Avere un impatto sulla conservazione della biodiversità è ciò che ha motivato Ghali Jaidi a unirsi a GenoRobotics. "Ero frustrato dalla mancanza di lavoro pratico nel programma di studi, e questo tipo di progetto porta un approccio concreto, pur facendo eco alla teoria insegnata in classe. Rafforza le mie conoscenze e mi ha aiutato a sentirmi a mio agio nel maneggiare le attrezzature di laboratorio". Per esempio, lo studentedel secondo anno di ingegneria delle scienze biologiche sta testando diversi tamponi (soluzioni liquide) per preservare i filamenti di DNA intatti il più a lungo possibile tra l’estrazione e l’amplificazione.

"Per l’amplificazione abbiamo optato per un metodo enzimatico, utilizzando ricombinasi e polimerasi, che può essere effettuato a temperature comprese tra 37° e 40°", spiega Samuel Goodchild, studenteal terzo anno di ingegneria delle scienze biologiche. Il metodo, che può essere eseguito sul campo, ha il vantaggio di essere molto meno dispendioso in termini di energia rispetto all’amplificazione PCR e richiede 40 minuti invece di 2 o 3 ore. E si dimostra affidabile, come ha dimostrato una spedizione nella foresta del parco naturale di Jorat.

Lo scopo dello studio, condotto nell’estate del 2023 in compagnia di Patrice Descombes - il curatore è un botanico esperto - era quello di confrontare i risultati dell’identificazione tradizionale con quelli dell’identificazione genetica sviluppata da GenoRobotics. Il risultato: una corrispondenza. "Attualmente, utilizzando il nostro protocollo, siamo in grado di ottenere una media di due regioni di DNA (codici a barre), che ci permettono di differenziare geneticamente le specie. Nella maggior parte dei casi, questo è sufficiente per identificare la specie. Idealmente, tuttavia, puntiamo a ottenere 4 codici a barre, in quanto ciò fornisce un notevole guadagno di informazioni, in particolare per le nuove specie. Dobbiamo ancora migliorare il protocollo di estrazione per recuperare più DNA e dipendere meno da fattori come la stagionalità (ndr: abbiamo bisogno di foglie verdi), il tipo di pianta o contaminanti come proteine e zuccheri che inibiscono l’amplificazione", spiega Nicolas Adam.
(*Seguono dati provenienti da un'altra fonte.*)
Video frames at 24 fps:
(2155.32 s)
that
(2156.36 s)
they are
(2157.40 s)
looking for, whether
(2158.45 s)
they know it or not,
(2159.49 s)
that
Ottimizzare i costi e risparmiare tempo

Un’altra sfida per GenoRobotics è quella di ridurre i costi del sequenziamento, in particolare riducendo i tempi. Per questa fase, il team sta utilizzando il sequenziatore di Oxford Nanopore Technologies, attualmente l’unico sul mercato ad essere portatile. Durante il processo di sequenziamento, gli studenti hanno sviluppato un algoritmo per ricostruire le sequenze di DNA in tempo reale, confrontandole con un database. "Così, non appena le sequenze di DNA sono di qualità sufficiente e hanno permesso di identificare la pianta con sufficiente precisione, possiamo interrompere il sequenziamento. Naturalmente, questo algoritmo è in grado di funzionare offline, in modo da poter essere utilizzato anche in aree remote", spiega Nicolas Adam.
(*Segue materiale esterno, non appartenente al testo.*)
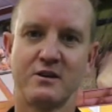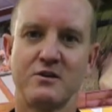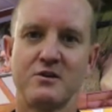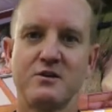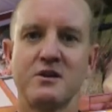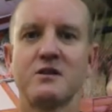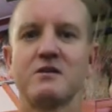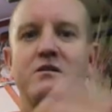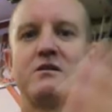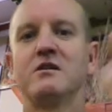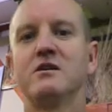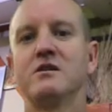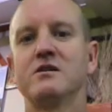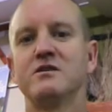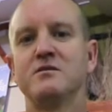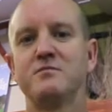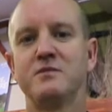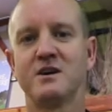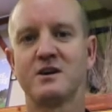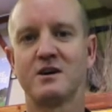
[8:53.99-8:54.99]
And you think, oh,
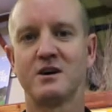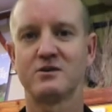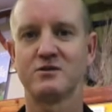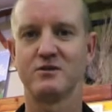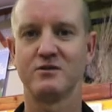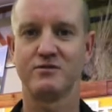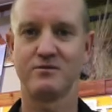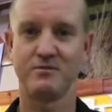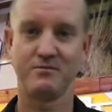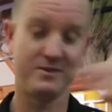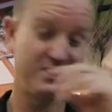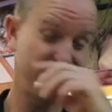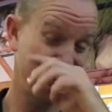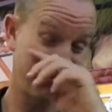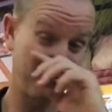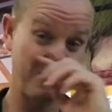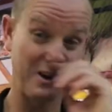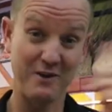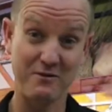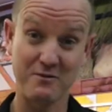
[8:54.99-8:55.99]
you've been cut off.
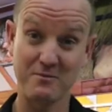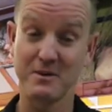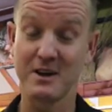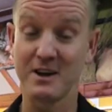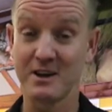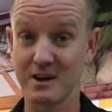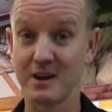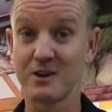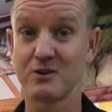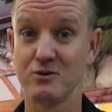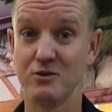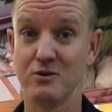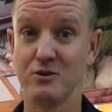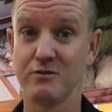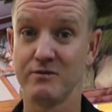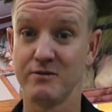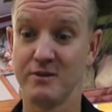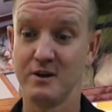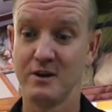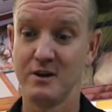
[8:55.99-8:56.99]
Meantime, you haven't been cut
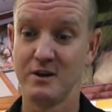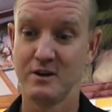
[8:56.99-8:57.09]
off.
Informatica, biologia, ingegneria: i membri di GenoRobotics devono combinare le conoscenze di diverse discipline per far funzionare il progetto. "Oltre a proteggere la biodiversità, la combinazione di biologia e tecnologia mi ha davvero interessato. Stiamo condividendo le nostre conoscenze l’uno con l’altro, quindi è uno scambio molto gratificante, e sto anche imparando a formare gli studenti sulle procedure, il che mi fa riscoprire le basi da un altro punto di vista", dice Charlotte Alers, studentessa di Master in Neuro-X e responsabile dell’unità di spedizione di GenoRobotics. In attesa della lussureggiante foresta del Madagascar, sta guidando la sua piccola squadra lungo i sentieri dell’Orto botanico, dove alcune piante sono ancora restie a rivelare tutti i segreti del loro DNA.